RevisEval: Migliorare LLM-come-Giudice tramite Riferimenti Adattati alla Risposta
RevisEval: Improving LLM-as-a-Judge via Response-Adapted References
October 7, 2024
Autori: Qiyuan Zhang, Yufei Wang, Tiezheng YU, Yuxin Jiang, Chuhan Wu, Liangyou Li, Yasheng Wang, Xin Jiang, Lifeng Shang, Ruiming Tang, Fuyuan Lyu, Chen Ma
cs.AI
Abstract
Con significativi sforzi negli studi recenti, LLM-come-Giudice è diventato un'alternativa economica alla valutazione umana per valutare la qualità della generazione di testo in una vasta gamma di compiti. Tuttavia, rimane ancora un divario di affidabilità tra LLM-come-Giudice e la valutazione umana. Una ragione importante è la mancanza di oracoli guidati nel processo di valutazione. Motivati dal ruolo del riferimento ampiamente utilizzato nella valutazione classica del testo, introduciamo RevisEval, un nuovo paradigma di valutazione della generazione di testo tramite i riferimenti adattati alla risposta. RevisEval è guidato dall'osservazione chiave che un riferimento ideale dovrebbe mantenere la necessaria rilevanza rispetto alla risposta da valutare. In particolare, RevisEval sfrutta le capacità di revisione del testo dei grandi modelli linguistici (LLM) per revisionare in modo adattivo la risposta, trattando poi il testo revisionato come il riferimento (riferimento adattato alla risposta) per la valutazione successiva. Estesi esperimenti dimostrano che RevisEval supera i paradigmi tradizionali di valutazione senza riferimento e basati su riferimenti che utilizzano LLM-come-Giudice in una vasta gamma di compiti di generazione di linguaggio naturale e compiti di seguire istruzioni aperte. Inoltre, i nostri riferimenti adattati alla risposta possono potenziare ulteriormente le metriche di testo classiche, ad esempio BLEU e BERTScore, rispetto ai riferimenti tradizionali e persino competere con LLM-come-Giudice. È stata condotta anche un'analisi dettagliata per confermare l'efficacia di RevisEval nella riduzione del bias, l'impatto del costo inferenziale e la rilevanza del riferimento.
English
With significant efforts in recent studies, LLM-as-a-Judge has become a
cost-effective alternative to human evaluation for assessing the text
generation quality in a wide range of tasks. However, there still remains a
reliability gap between LLM-as-a-Judge and human evaluation. One important
reason is the lack of guided oracles in the evaluation process. Motivated by
the role of reference pervasively used in classic text evaluation, we introduce
RevisEval, a novel text generation evaluation paradigm via the response-adapted
references. RevisEval is driven by the key observation that an ideal reference
should maintain the necessary relevance to the response to be evaluated.

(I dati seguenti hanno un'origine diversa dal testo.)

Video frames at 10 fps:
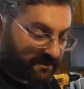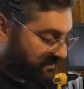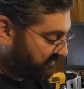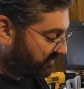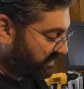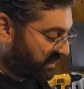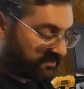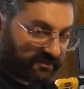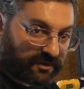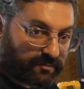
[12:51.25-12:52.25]
sometimes
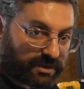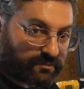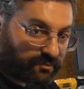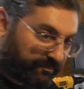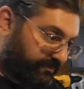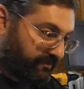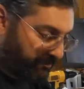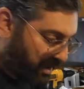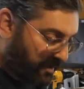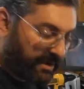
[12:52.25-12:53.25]
the side plate will
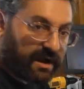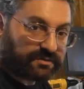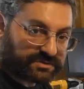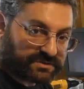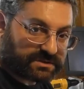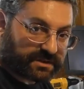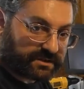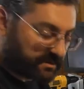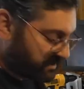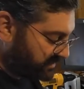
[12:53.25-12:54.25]
pop out just like
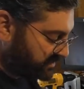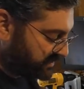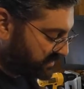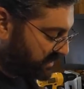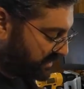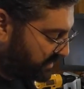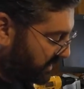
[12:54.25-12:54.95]
it just did.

Specifically, RevisEval leverages the text revision capabilities of large
language models (LLMs) to adaptively revise the response, then treat the
revised text as the reference (response-adapted reference) for the subsequent
evaluation. Extensive experiments demonstrate that RevisEval outperforms
traditional reference-free and reference-based evaluation paradigms that use
LLM-as-a-Judge across NLG tasks and open-ended instruction-following tasks.

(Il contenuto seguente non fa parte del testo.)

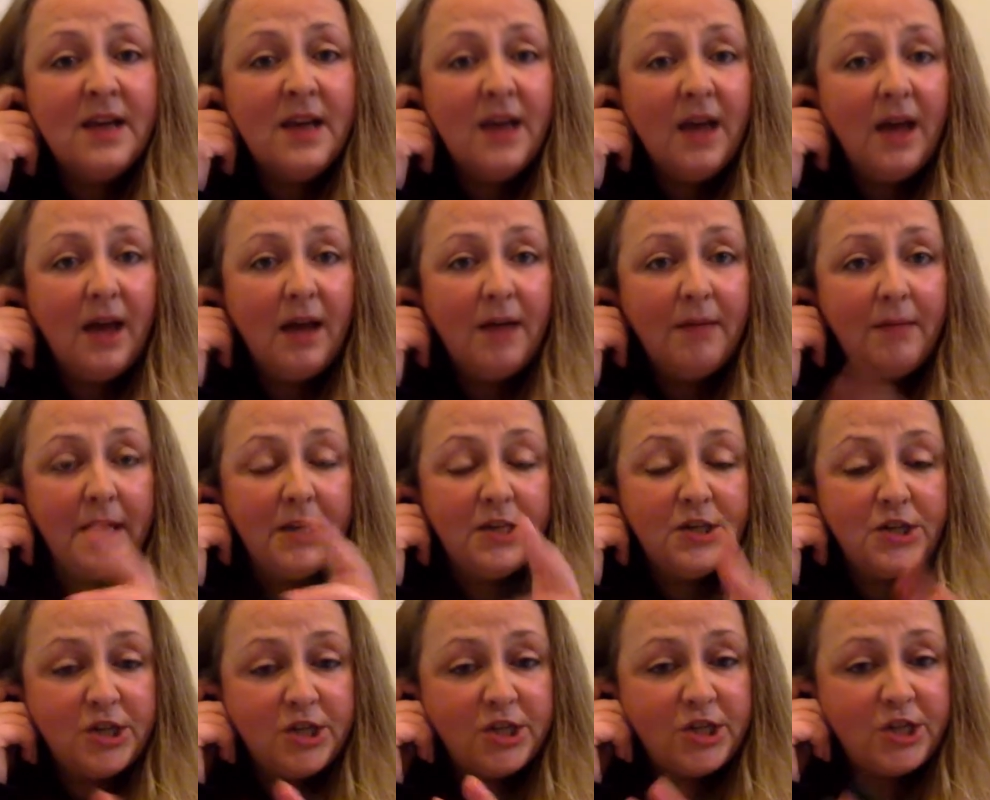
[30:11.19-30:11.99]
And
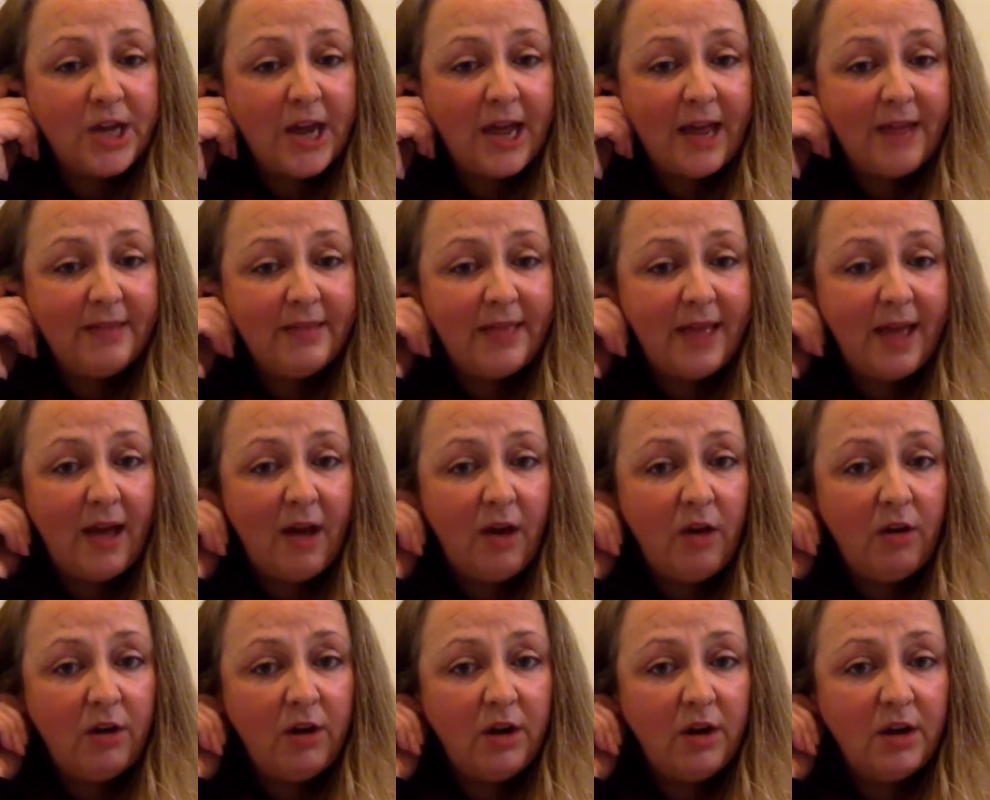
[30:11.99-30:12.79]
she shared that
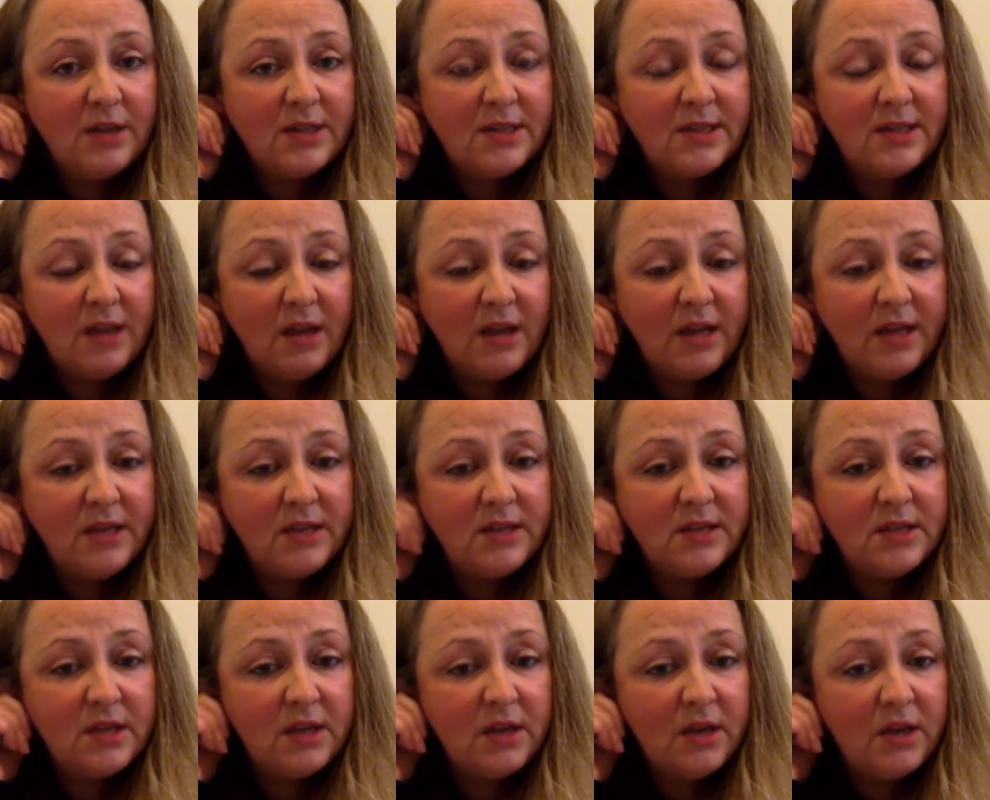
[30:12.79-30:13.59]
on our site
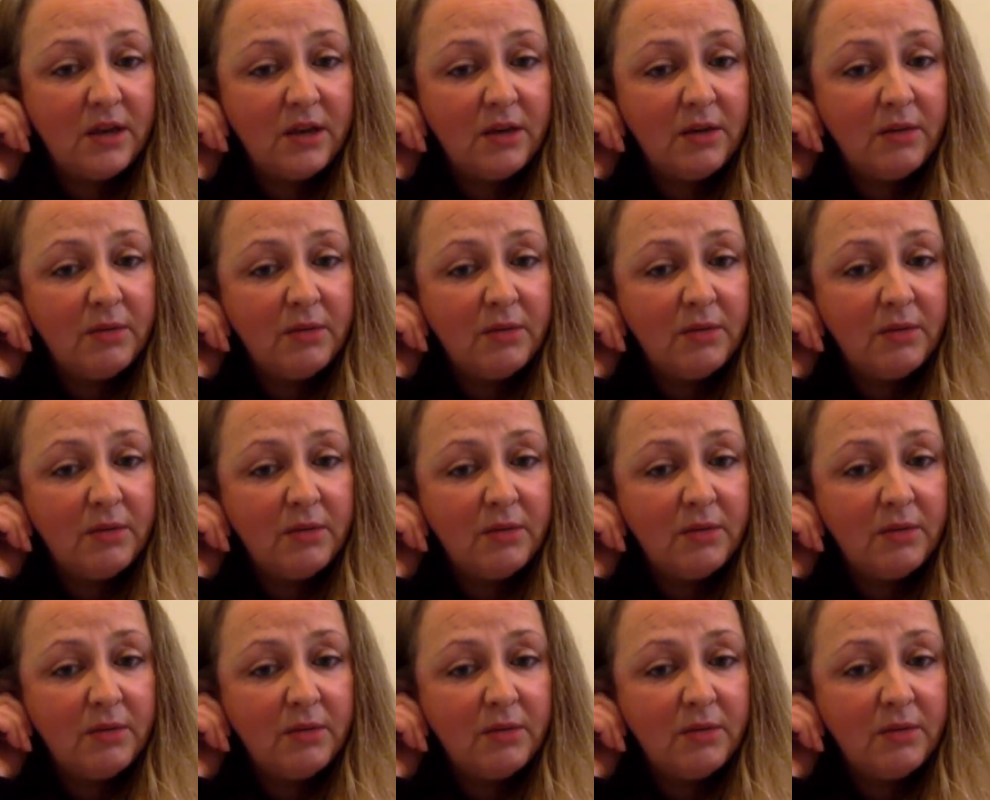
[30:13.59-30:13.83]
too.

More importantly, our response-adapted references can further boost the
classical text metrics, e.g., BLEU and BERTScore, compared to traditional
references and even rival the LLM-as-a-Judge. A detailed analysis is also
conducted to confirm RevisEval's effectiveness in bias reduction, the impact of
inference cost, and reference relevance.